● **Your assignment**
Nothing but the records, repeated word for word and free of pictures, belongs in the answer.

Segment Open

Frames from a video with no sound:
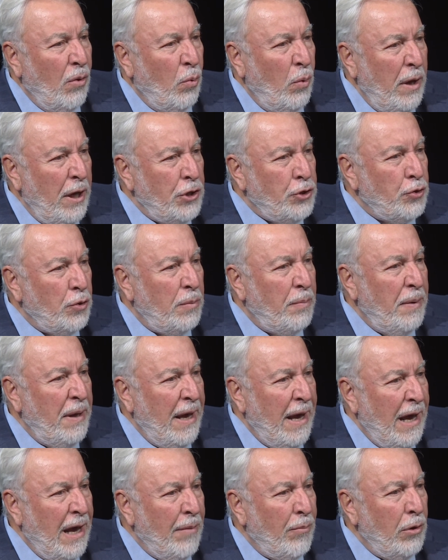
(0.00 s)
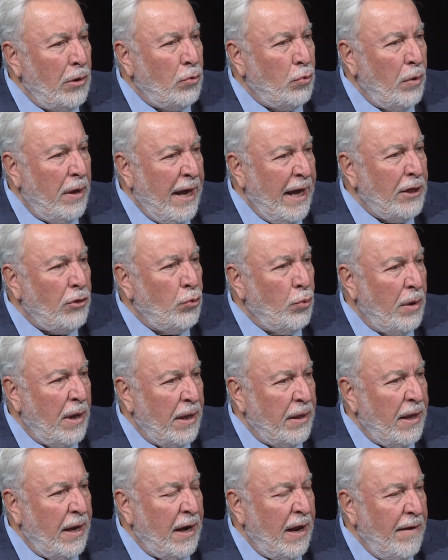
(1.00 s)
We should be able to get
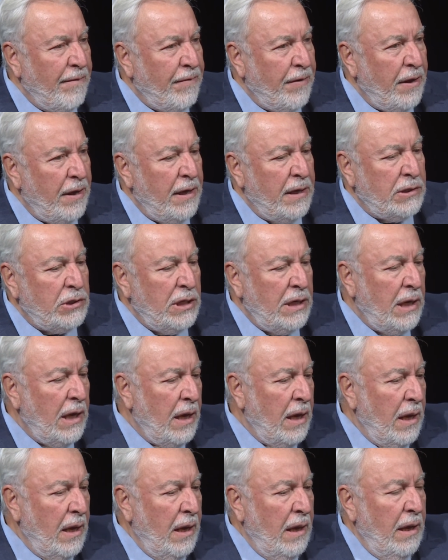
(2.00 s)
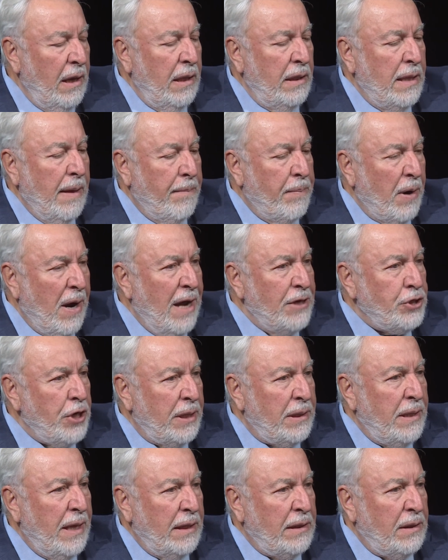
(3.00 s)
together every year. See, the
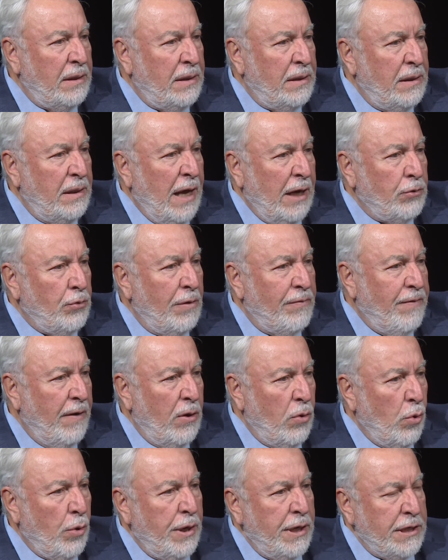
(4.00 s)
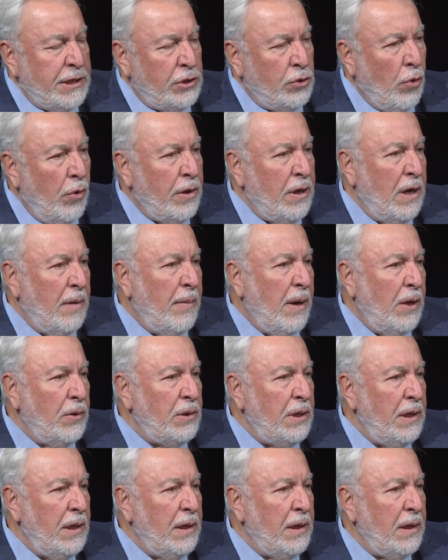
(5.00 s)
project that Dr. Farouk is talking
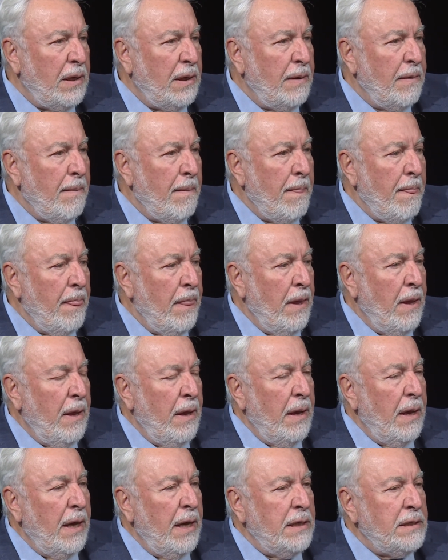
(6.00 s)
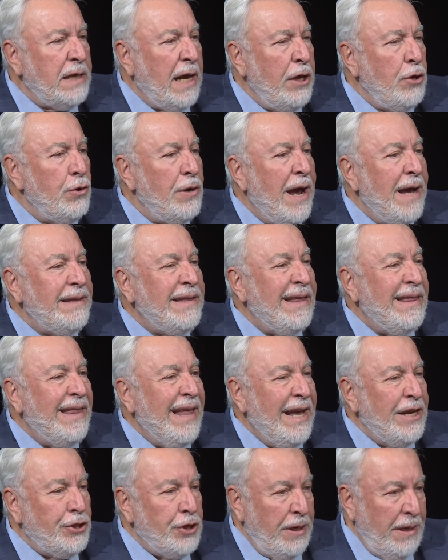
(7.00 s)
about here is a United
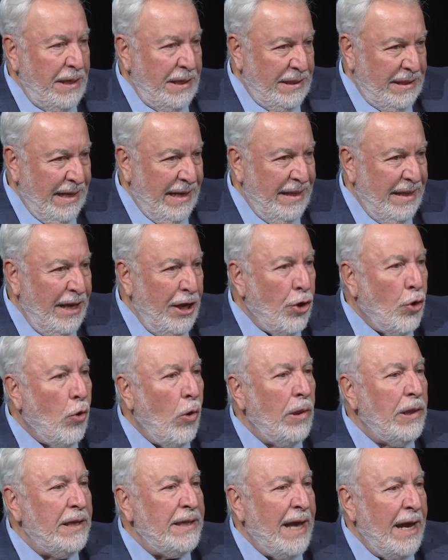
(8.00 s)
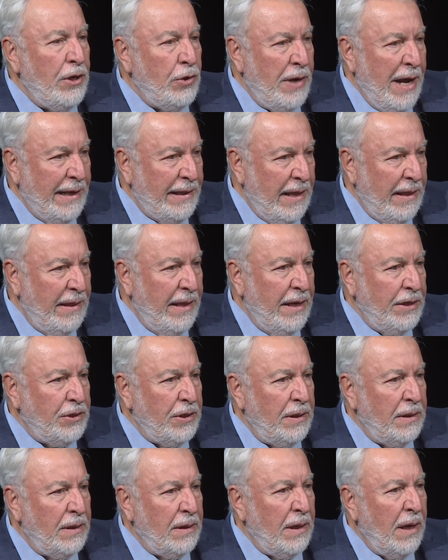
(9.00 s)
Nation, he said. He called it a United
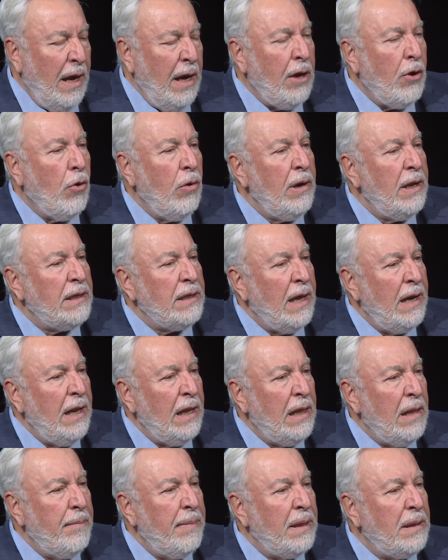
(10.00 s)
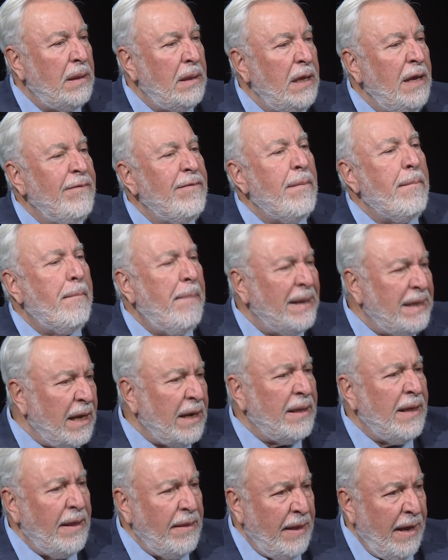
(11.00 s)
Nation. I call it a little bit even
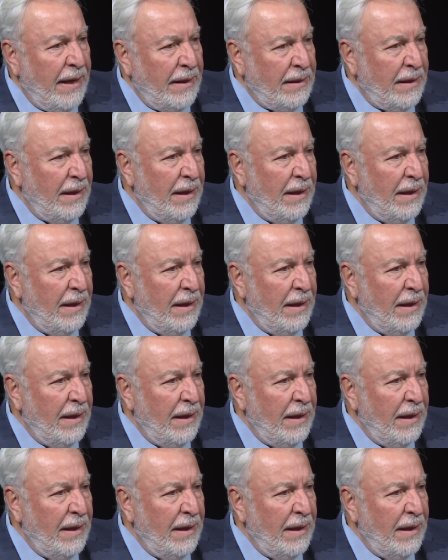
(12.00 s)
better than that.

Segment Closed

● **Written reply**
Frames from a video with no sound:
(0.00 s)
(1.00 s)
We should be able to get
(2.00 s)
(3.00 s)
together every year. See, the
(4.00 s)
(5.00 s)
project that Dr. Farouk is talking
(6.00 s)
(7.00 s)
about here is a United
(8.00 s)
(9.00 s)
Nation, he said. He called it a United
(10.00 s)
(11.00 s)
Nation. I call it a little bit even
(12.00 s)
better than that.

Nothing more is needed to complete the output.